My first few days of fasting coincided with the presidential election and my car breaking down. These were gut-wrenching events. As it turned out, a little gut-wrenching helped out quite a bit. Thanks to the knot in my stomach, I had to force myself to eat. "This is going to be a breeze," I thought.
Then came Saturday. After running several food-related errands — the butcher, the coffee shop, the grocery store — I was famished. So I did the sensible thing and bought a grilled cheese sandwich that was stuffed with crab dip. When I got home at about 2:30 p.m., I devoured it, then promptly fell asleep. I woke up two hours later in a panic — I only had a few hours left to eat! I wasn't hungry, but just to play it safe, I ate a taco and some ice cream.

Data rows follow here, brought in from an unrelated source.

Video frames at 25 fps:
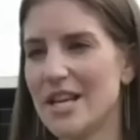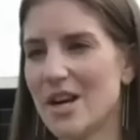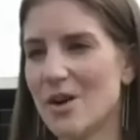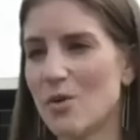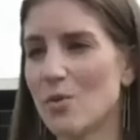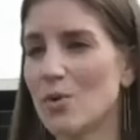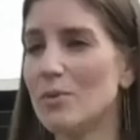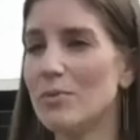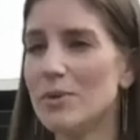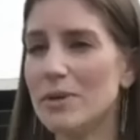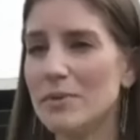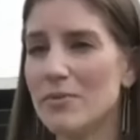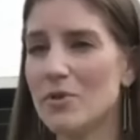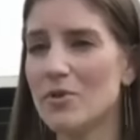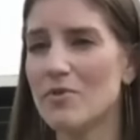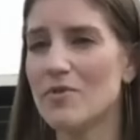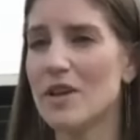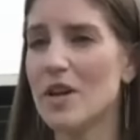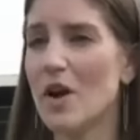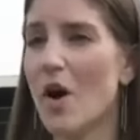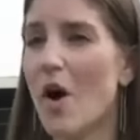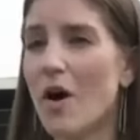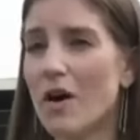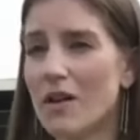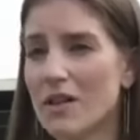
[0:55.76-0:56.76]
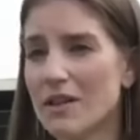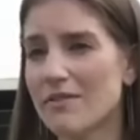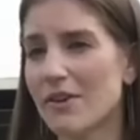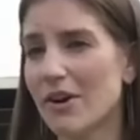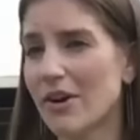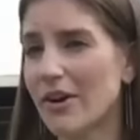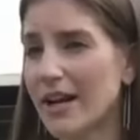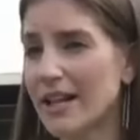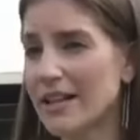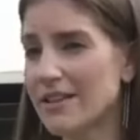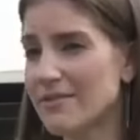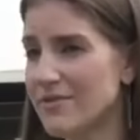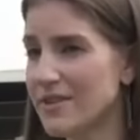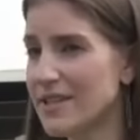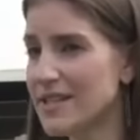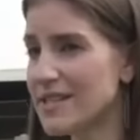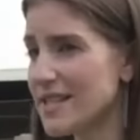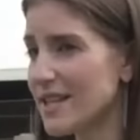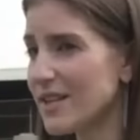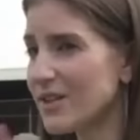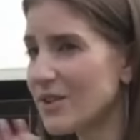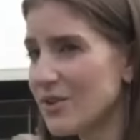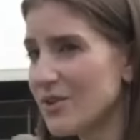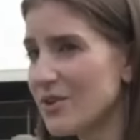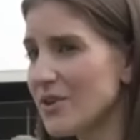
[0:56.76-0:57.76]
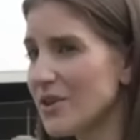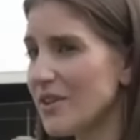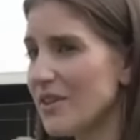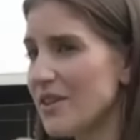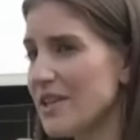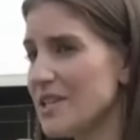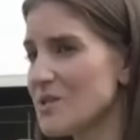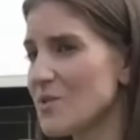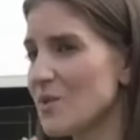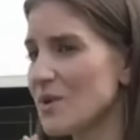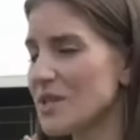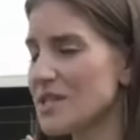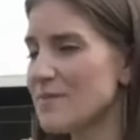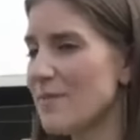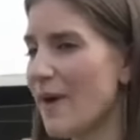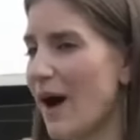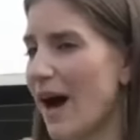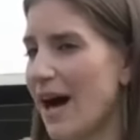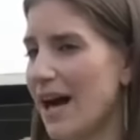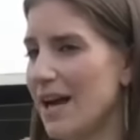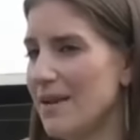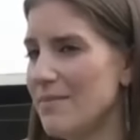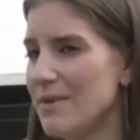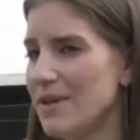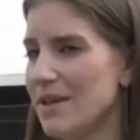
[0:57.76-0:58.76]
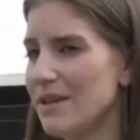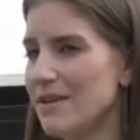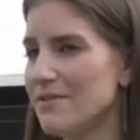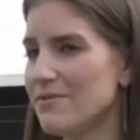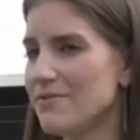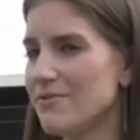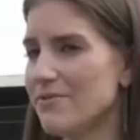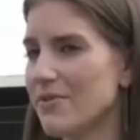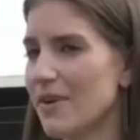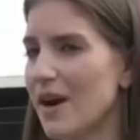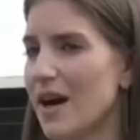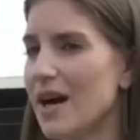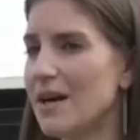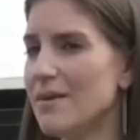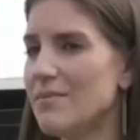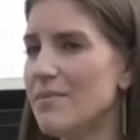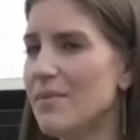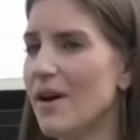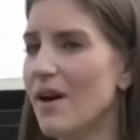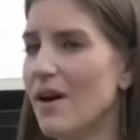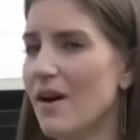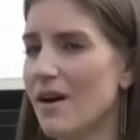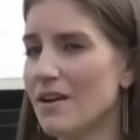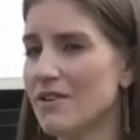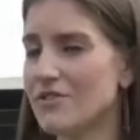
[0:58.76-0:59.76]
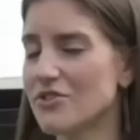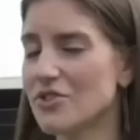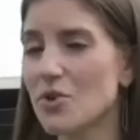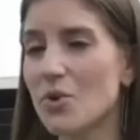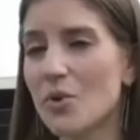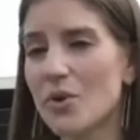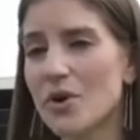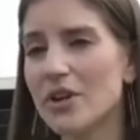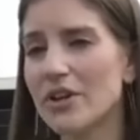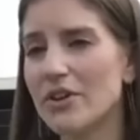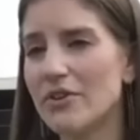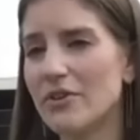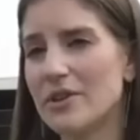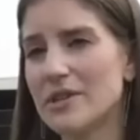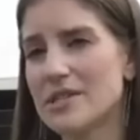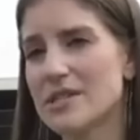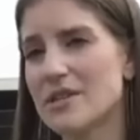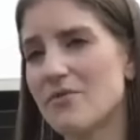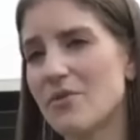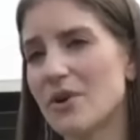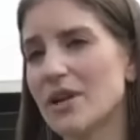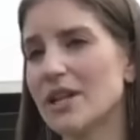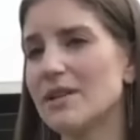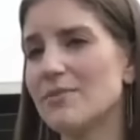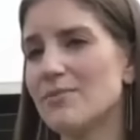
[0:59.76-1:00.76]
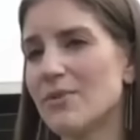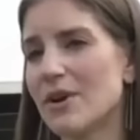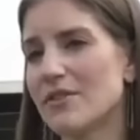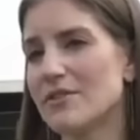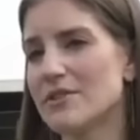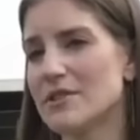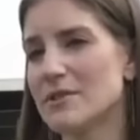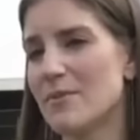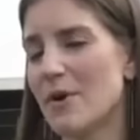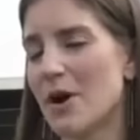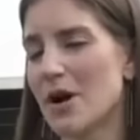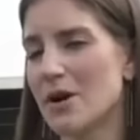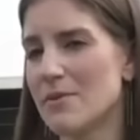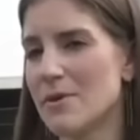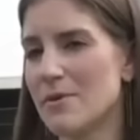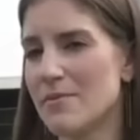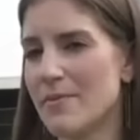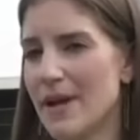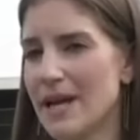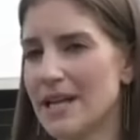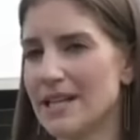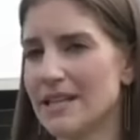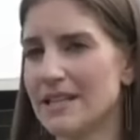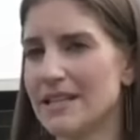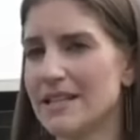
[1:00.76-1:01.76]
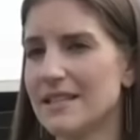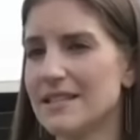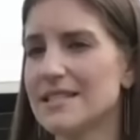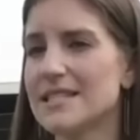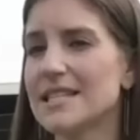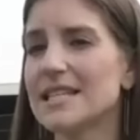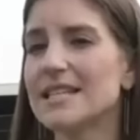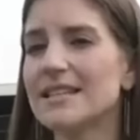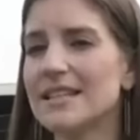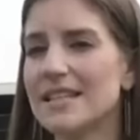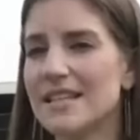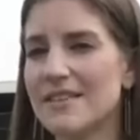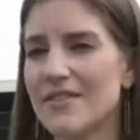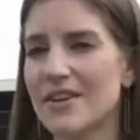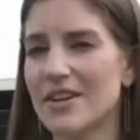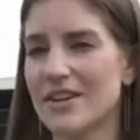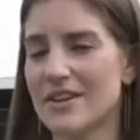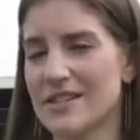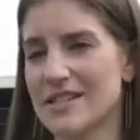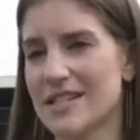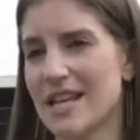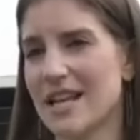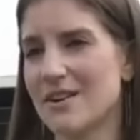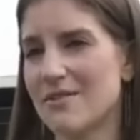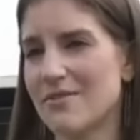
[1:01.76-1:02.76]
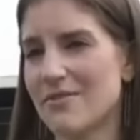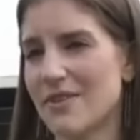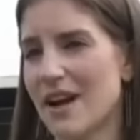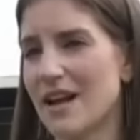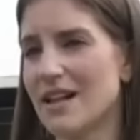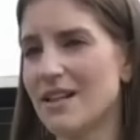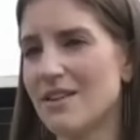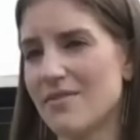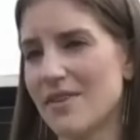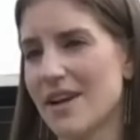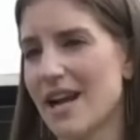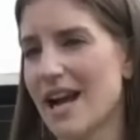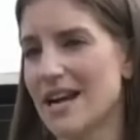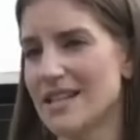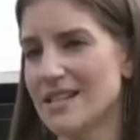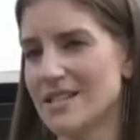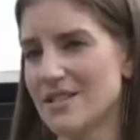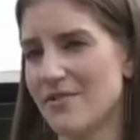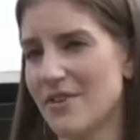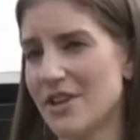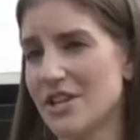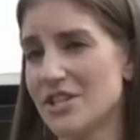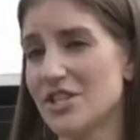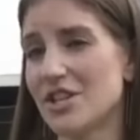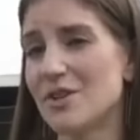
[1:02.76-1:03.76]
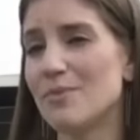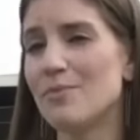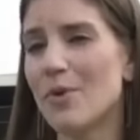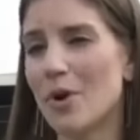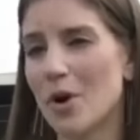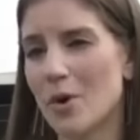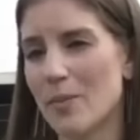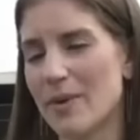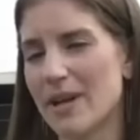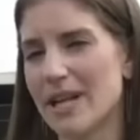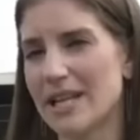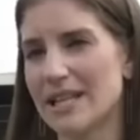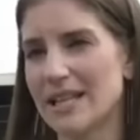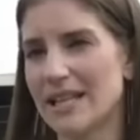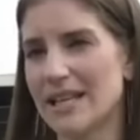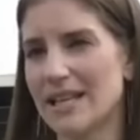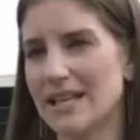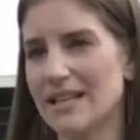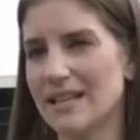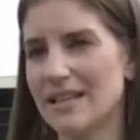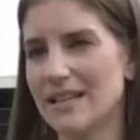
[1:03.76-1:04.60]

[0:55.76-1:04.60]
year, we'll be moving all of our elephants, including these ones behind me, from our touring units of Ringling Brothers Barnum and Bailey to live at our Center for Elephant Conservation permanently.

In the first month and a half of the study, my symptoms have not changed much. I'm still fatigued, my hands and feet often feel as though they are on fire, and I have occasional muscle spasms in my feet.
Still, things had been going well. I lost about 8 pounds (my regular diet includes more vegetables, less crab-dipped-stuffed grilled cheese), set a new PR at the gym, and slipped into a comfortable eating routine.
Until my trip to Chicago.
It was a wedding! What was I supposed to do? The answer, apparently, is drink. I did keep my food intake between noon and 8 p.m. But there was the snowy Christkindlmarket with its fragrant, sweet, hot mulled wine. And champagne toasts! And whiskey! Over three nights, I drank alcohol beyond my 8-hour limit three times.

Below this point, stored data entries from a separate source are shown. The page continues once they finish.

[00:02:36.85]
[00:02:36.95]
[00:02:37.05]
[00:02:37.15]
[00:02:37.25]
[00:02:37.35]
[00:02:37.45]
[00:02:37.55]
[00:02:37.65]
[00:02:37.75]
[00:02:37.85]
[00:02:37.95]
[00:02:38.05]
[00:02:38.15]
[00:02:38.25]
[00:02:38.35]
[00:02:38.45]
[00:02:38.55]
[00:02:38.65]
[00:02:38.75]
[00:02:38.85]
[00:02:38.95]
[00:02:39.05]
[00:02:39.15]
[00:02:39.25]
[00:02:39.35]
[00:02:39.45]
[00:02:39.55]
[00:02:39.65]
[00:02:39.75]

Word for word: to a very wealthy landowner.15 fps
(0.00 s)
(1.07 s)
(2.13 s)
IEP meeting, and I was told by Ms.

And then, in the most unexceptional place, for the most basic of foodstuffs, I hit rock bottom. After two hours of sleep, in Terminal E of O'Hare Airport at 7 a.m., I ate a bagel. I needed that bagel. I regret nothing.
During that weekend, for the first time, Roman sent text messages two days in a row. Hesitantly, shamefully, I confessed to everything. The point of the texts is, after all, to determine how well participants stick to the program, as well as to have data to help determine if what we eat has any effect over and above when we eat.
I have become the very reason I tend to side-eye studies that rely on self-reported data! I want to do better, for the opportunity to improve my health and for the integrity of the study. I'll have to continue to remind myself of the nobility of this scientific endeavor, particularly in January, when I spend a week at the beach in Mexico.